Feticci magici e Curiosità antropologica

L’Europa accolse i primi oggetti africani in seguito ad una spedizione punitiva in Nigeria, nel regno di Benin. Si trattava di una grande quantità di oggetti in bronzo e alcuni in avorio dei quali si riconobbe un importante valore, ma a causa della loro provenienza vennero inizialmente accantonati. Nel 1910, l’antropologo tedesco Leo Frobenius organizzò un viaggio in Africa con il proposito di arricchire il patrimonio artistico dei musei del suo Paese con testimonianze di arte africana o negroafricana. Gli spostamenti a cui sono stati assoggettati tali oggetti di cultura materiale, sono ritenuti centrali soprattutto perché hanno permesso un’adeguata conservazione e tutale ad opere d’arte che diversamente sarebbero andate perse.

Gli studiosi riconoscono uniformemente che è molto difficile capire nel profondo il significato di un oggetto di matrice africana, poiché la tribù di appartenenza ha segreti, pratica riti e cerimonie, che solo mediante la loro conoscenza, permettono di capire ed ampliare le letture del suo contenuto; la magia è centrale per analizzare un’opera d’arte che, seppur apparentemente ha un riconoscimento iconografico semplice ed immediato, non presenta la stessa facilità nell’apprenderne il significato e l’utilizzo.

Nel mondo negroafricano la magia costituisce il modo più efficace per impadronirsi della forza degli spiriti e costringerli ad agire a proprio beneficio. In ogni tribù c’è un individuo che, in virtù di particolari doti derivatagli naturalmente o da un sapere acquisito, è in grado di governare la forza soprannaturale degli spiriti: costui è il mago o stregone della tribù. Il mago ha la capacità di esercitare le sue forze che possono avere un beneficio (magia bianca), ma anche un maleficio (magia nera). Nelle tribù congolesi di lingua bantu si scolpivano statuette particolari destinate a custodire questi oggetti magici provvisti di forza soprannaturale: i feticci.

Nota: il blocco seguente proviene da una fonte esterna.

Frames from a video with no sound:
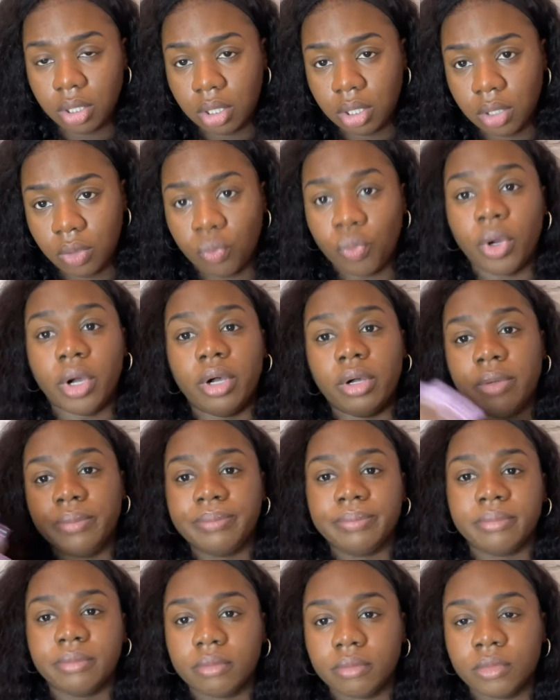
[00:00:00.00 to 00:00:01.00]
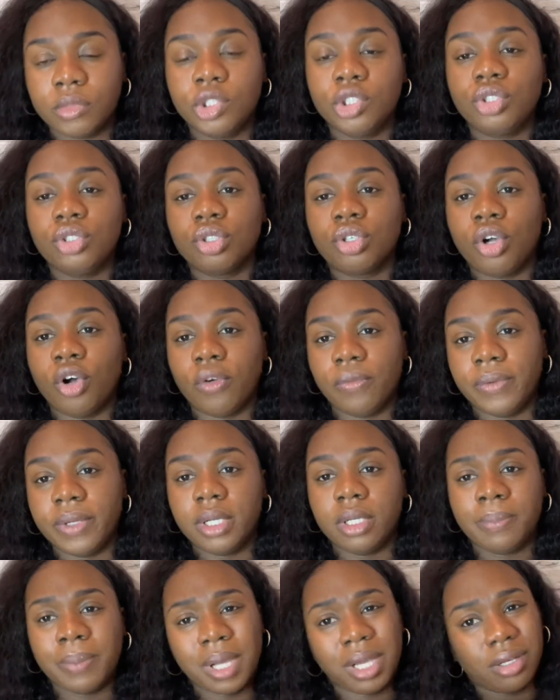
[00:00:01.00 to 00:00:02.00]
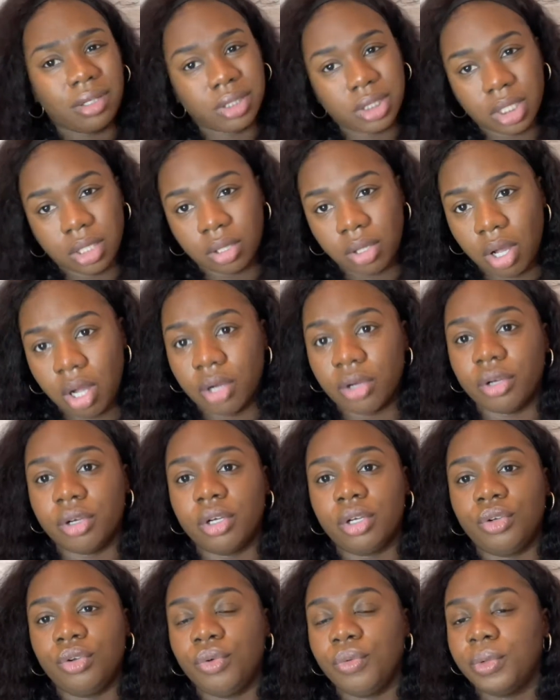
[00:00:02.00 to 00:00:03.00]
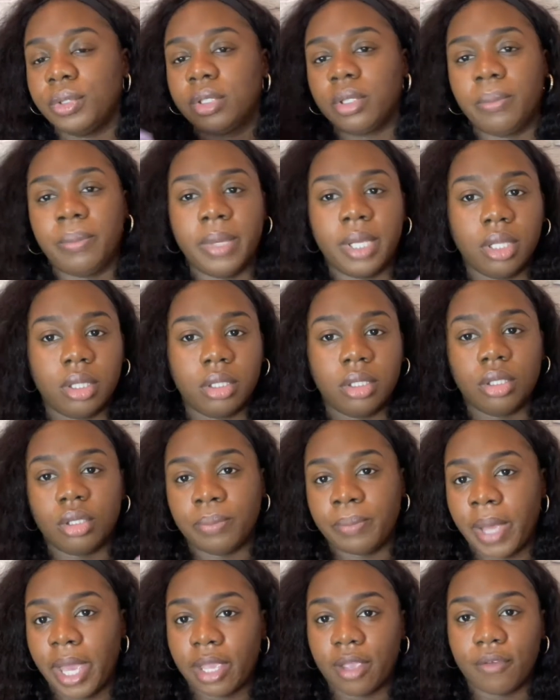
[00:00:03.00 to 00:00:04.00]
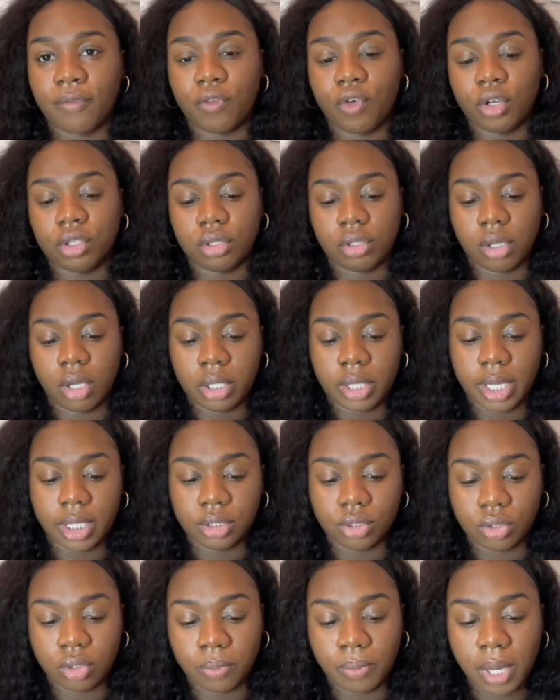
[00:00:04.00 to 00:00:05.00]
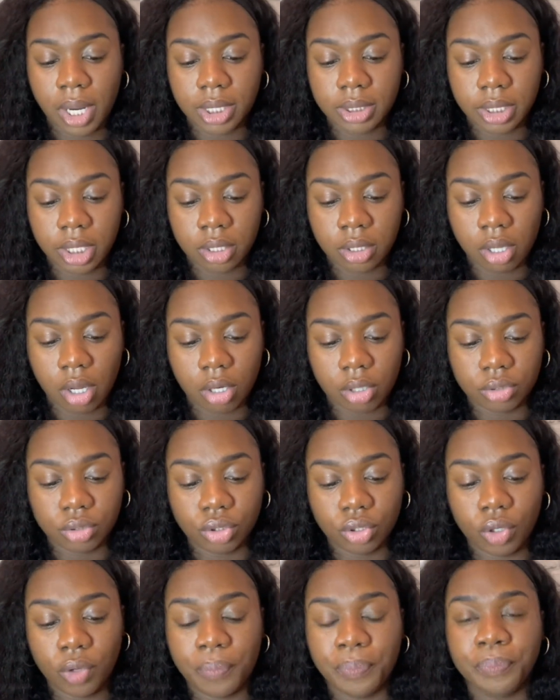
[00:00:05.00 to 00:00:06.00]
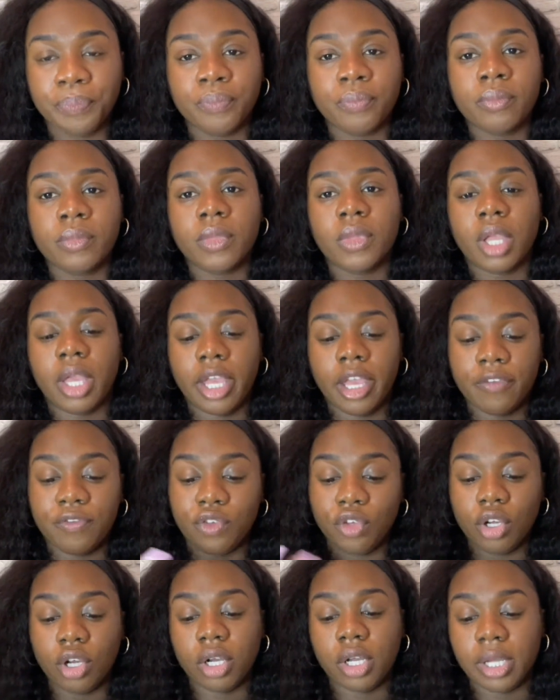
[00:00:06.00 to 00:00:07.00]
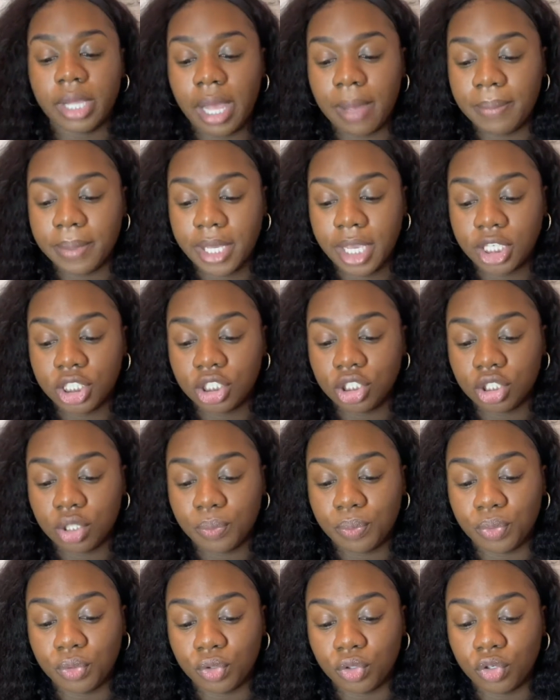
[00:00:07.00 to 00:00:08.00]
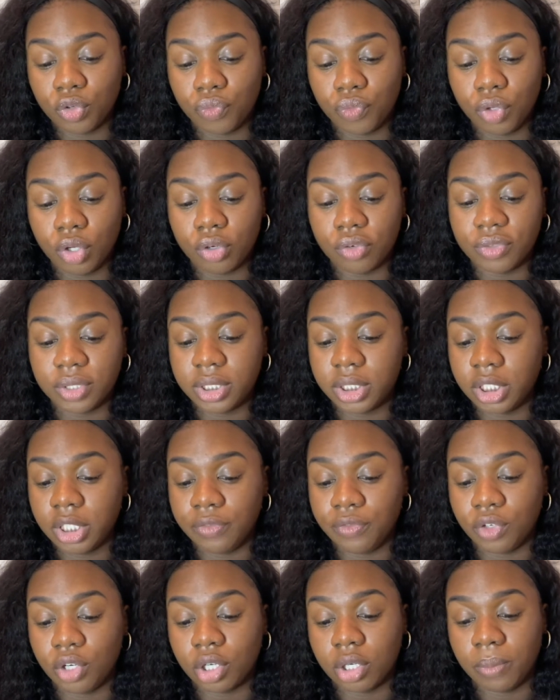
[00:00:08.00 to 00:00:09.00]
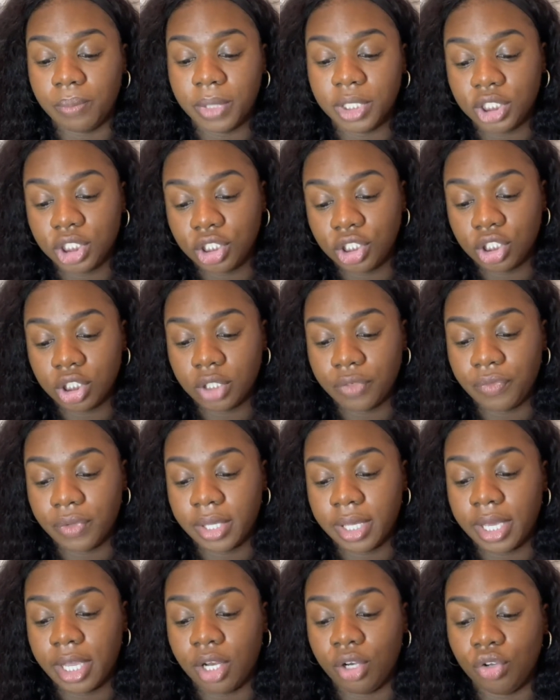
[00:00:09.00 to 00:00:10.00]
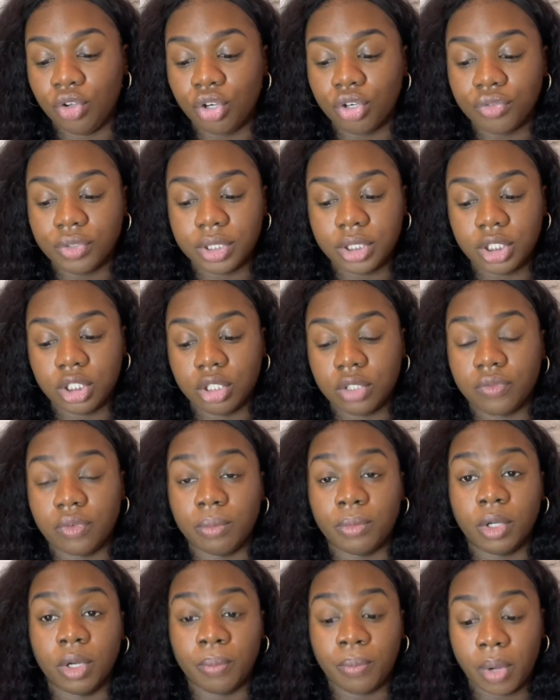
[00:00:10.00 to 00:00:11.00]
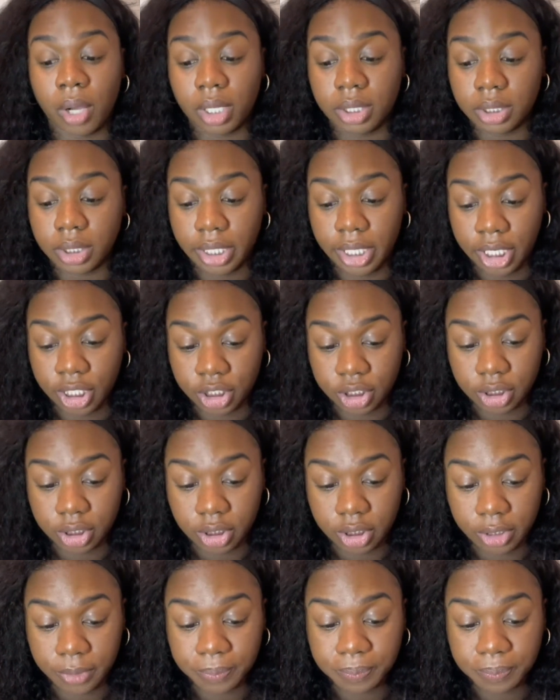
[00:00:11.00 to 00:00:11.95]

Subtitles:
Well, due to COVID, it probably gonna take longer, you know, with the mail and the back and forth and all that. So it probably take longer. So if your application is approved, you will receive your commission certificate and notary seal from your bonding agency.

Il termine feticcio, derivante dal portoghese feitiço e avente come significato incantesimo, ha molteplici variazioni pratiche tra cui la più nota è sicuramente la scultura-reliquario: statuette antropomorfe che, nella zona ventrale, hanno una cavità per depositarvi gli oggetti magici. Normalmente sono ricoperte con del vetro, cosicché chiunque cercasse di violare il feticcio, riflettendosi nel cristallo, avrebbe imprigionato il suo spirito nella magia dell’oggetto.

I feticci hanno una componente maligna, come quelli da chiodi, che consistono in raffigurazioni di uomini o animali che si pensa agiscano per magia simpatica: quando si desidera nuocere a qualcuno, si conficca un chiodo nella scultura e si recitano contemporaneamente formule magiche prescritte.

Esistono, inoltre, sculture-portavoce degli spiriti, che si riconoscono facilmente essendo dotate di parti mobili come la mandibola e le braccia, che all’occasione i maghi fanno muovere delle volte utilizzando dei bastoncini in legno.

Tra le produzione di arte africana molto particolari rientrano anche le statue realizzate a riprodurre l’immagine dei re per il culto degli antenati. Al loro interno troviamo la raffigurazione dei re Kuba, come quella di re Shamba Bolongongo, che regnò tra il 1600 e il 1620, o delle regine yotuba di Ife e di Benin, realizzate in bronzo o in terracotta.

L’arte africana è stata a lungo emarginata dalla considerazione degli studiosi che, forse, preferivano etichettarla come non concerne al gusto, al bello, piuttosto di addentrarsi nella complessa rete di elementi che, solo approfonditi e realmente capiti, permettono di potere accedere alla bellezza celata da materiali e soggetti semplici, ma preziosissimi!


FONTI

Storia universale dell’arte: Africa, America ed Asia; DeAgostini 1991.